==== Material to process ====

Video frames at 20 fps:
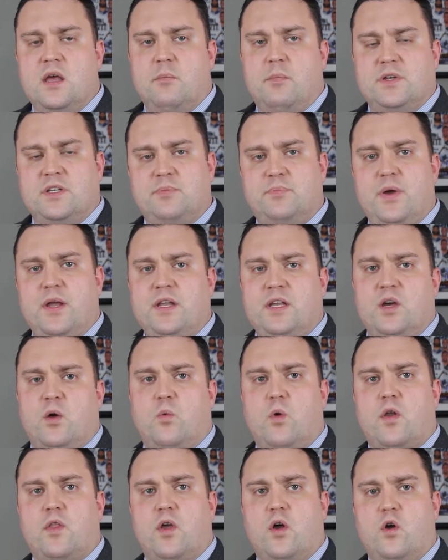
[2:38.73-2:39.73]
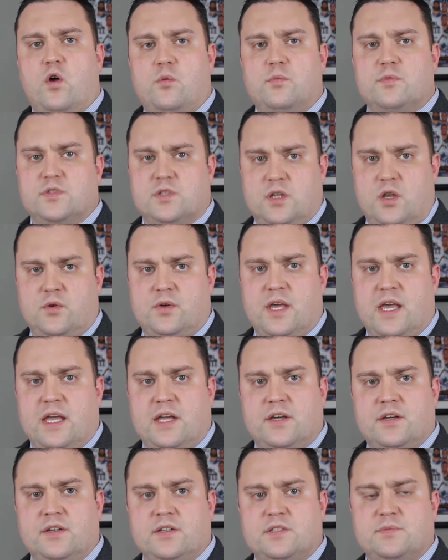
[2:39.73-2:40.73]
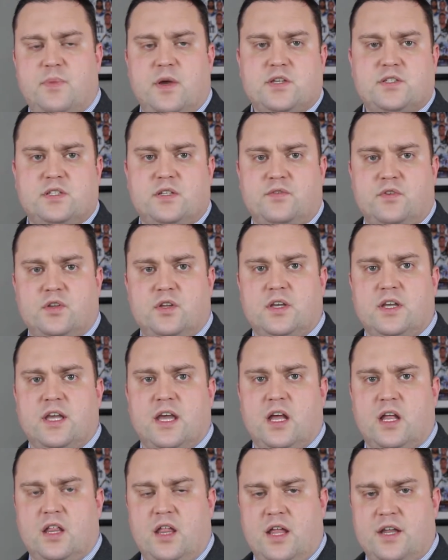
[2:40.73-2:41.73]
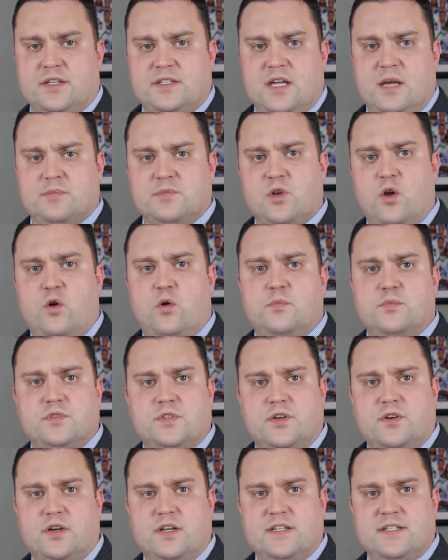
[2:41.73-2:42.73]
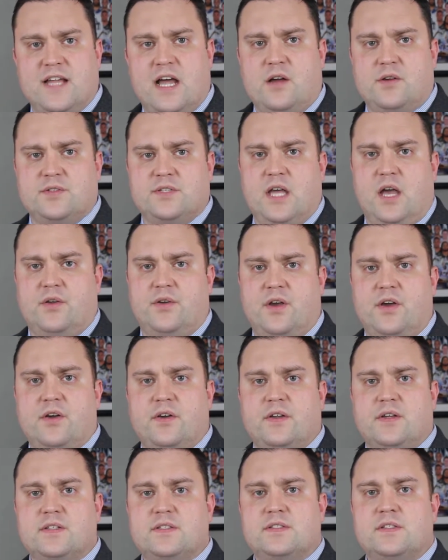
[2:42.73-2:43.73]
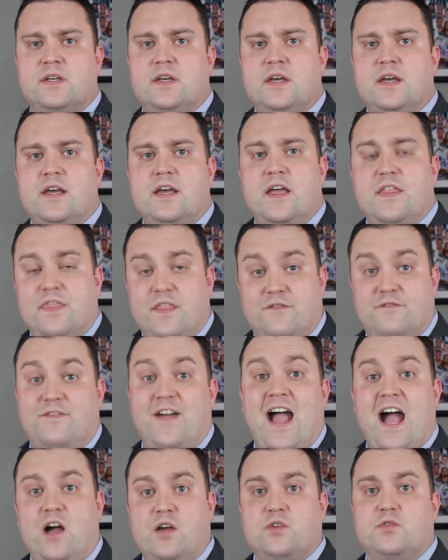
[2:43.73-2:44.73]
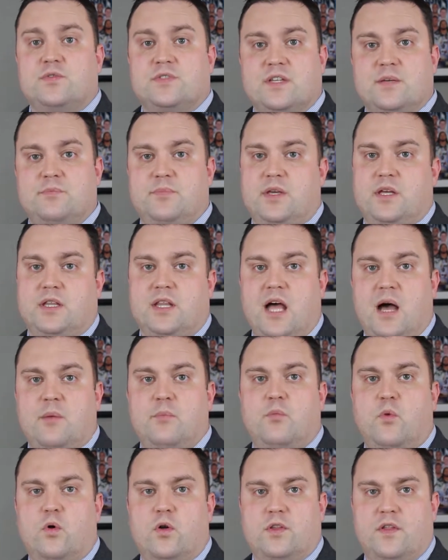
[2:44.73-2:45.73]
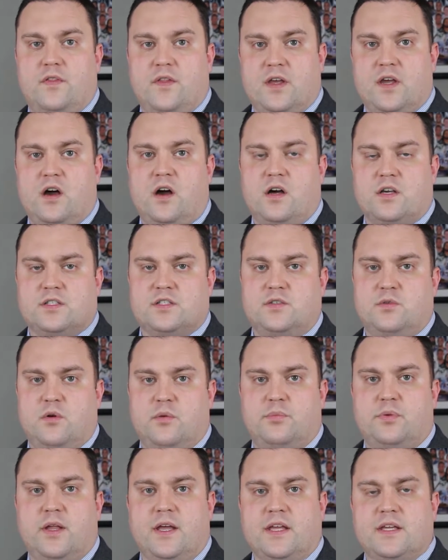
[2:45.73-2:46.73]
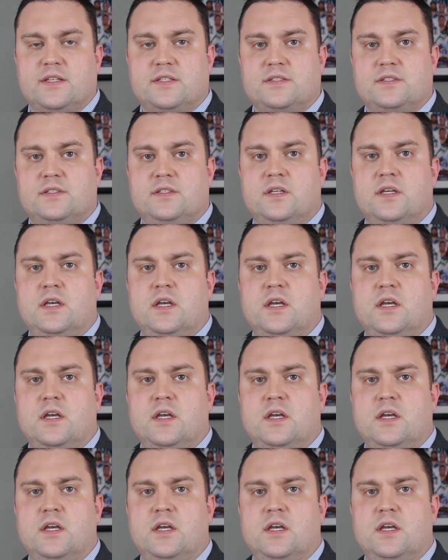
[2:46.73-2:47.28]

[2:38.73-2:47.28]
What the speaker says: But depending on where the home is located, especially if you're looking at a lot of times homes that are in downtown areas, the values can be a lot more than the cost to replace.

====

In the copy, include all records verbatim but no images.

Video frames at 20 fps:
[2:38.73-2:39.73]
[2:39.73-2:40.73]
[2:40.73-2:41.73]
[2:41.73-2:42.73]
[2:42.73-2:43.73]
[2:43.73-2:44.73]
[2:44.73-2:45.73]
[2:45.73-2:46.73]
[2:46.73-2:47.28]

[2:38.73-2:47.28]
What the speaker says: But depending on where the home is located, especially if you're looking at a lot of times homes that are in downtown areas, the values can be a lot more than the cost to replace.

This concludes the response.